“A young Carson McCullers, or maybe Harper Lee with a Martin guitar. Her songs sparkled like carnival grass on a 1950′s East Texas Midday.” That glowing description by the inestimable Tom Russell evokes the freshness that he felt when seeing an emerging Nanci Griffith perform at a folk festival. She was born today in 1953.
1953:

Singer/songwriter Nanci Griffith was born in Seguin, Texas, USA. Raised in Austin, Nanci took up the guitar as a child and had graduated to writing and performing in her early teens, continuing to play live whilst studying for her Degree.

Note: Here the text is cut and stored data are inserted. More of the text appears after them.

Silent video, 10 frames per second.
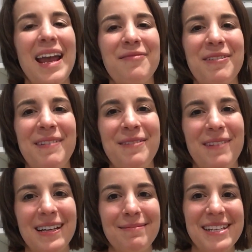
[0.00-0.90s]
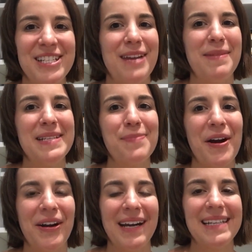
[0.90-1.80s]
Hi everyone, welcome to Jamie's
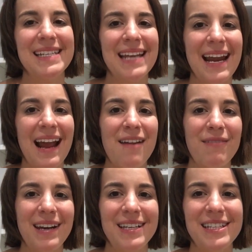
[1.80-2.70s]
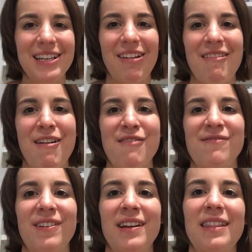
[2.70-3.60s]
party. Tonight I wanted to go
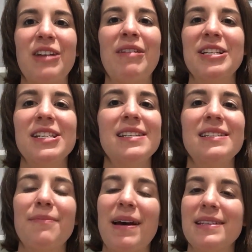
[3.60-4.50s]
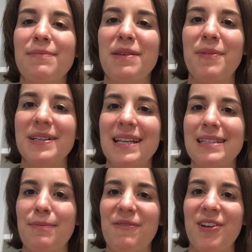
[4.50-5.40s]
over the questions about some of the books
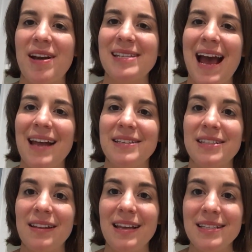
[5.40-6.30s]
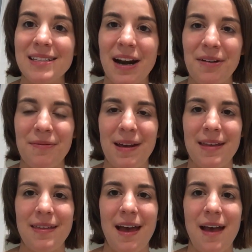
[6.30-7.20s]
that some of you guys had. So let's start
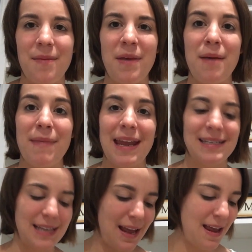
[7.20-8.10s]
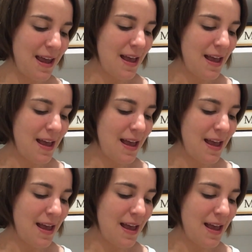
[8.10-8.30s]
with Amanda.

Teaching in Austin and playing local club gigs (including a residency at the Hole in the Wall bar), Nanci met and married fellow singer-songwriter Eric Taylor in 1976 and he would appear on her 1978 self-funded debut album, “There’s a Light Beyond These Woods.”
It took four years for a belated follow-up to emerge in the shape of “Poet In My Window”, which saw Griffith play at folk clubs across the USA to promote, having quit the classroom. Gaining a deal via Rounder Records, Nanci would relocate to Nashville and release “Once In a Very Blue Moon” and Grammy-nominated “The Last of The True Believers” with backing from her new band, The Blue Mountain Orchestra.
Moving on to MCA Records, she continued to veer between country and folk, with 1987′s “Lone Star State of Mind” including a cover of “From A Distance” that would later be further popularised by both Bette Midler and Cliff Richard.
Further attempts at making a mainstream commercial impact saw AOR-styled releases such as 1989′s “Storms” and “Late Night Grande Hotel” two years later, before rootsier efforts such as “Other Voices, Other Rooms” and “Flyer” redefined her country folk template.
Having established a following in Europe, Nanci travelled further afield to the likes of Angola and Kosovo and involved herself in war veteran and anti-landmine organisations, marking time with 2001′s “Clock Without Hands”. 2004′s “Hearts in Mind” ruminated on the human cost of war, before covers-heavy, “Ruby’s Torch” saw her in chanteuse mode with string accompaniment.
2009 then ended a four year wait for new Nanci compositions, with the arrival of “The Loving Kind”, including a diverse range of songs. A tribute to her mentor, Townes Van Zandt sat beside observations about former Presidents George W Bush and Lyndon Baines Johnson, plus an account of the unsafe conviction of an executed prisoner – a long way from her previous off-putting “kookiness”.
And bringing the story up to date, January 2012 saw Nanci at the top of the UK country chart with her twentieth long-player, “Intersection.” Recorded at her home in Nashville, the intersection in question is defined in her lyrics as the one between “hopes, dreams and fears” and the subject matter covered ranges from personal loss to the economic downturn of her home nation.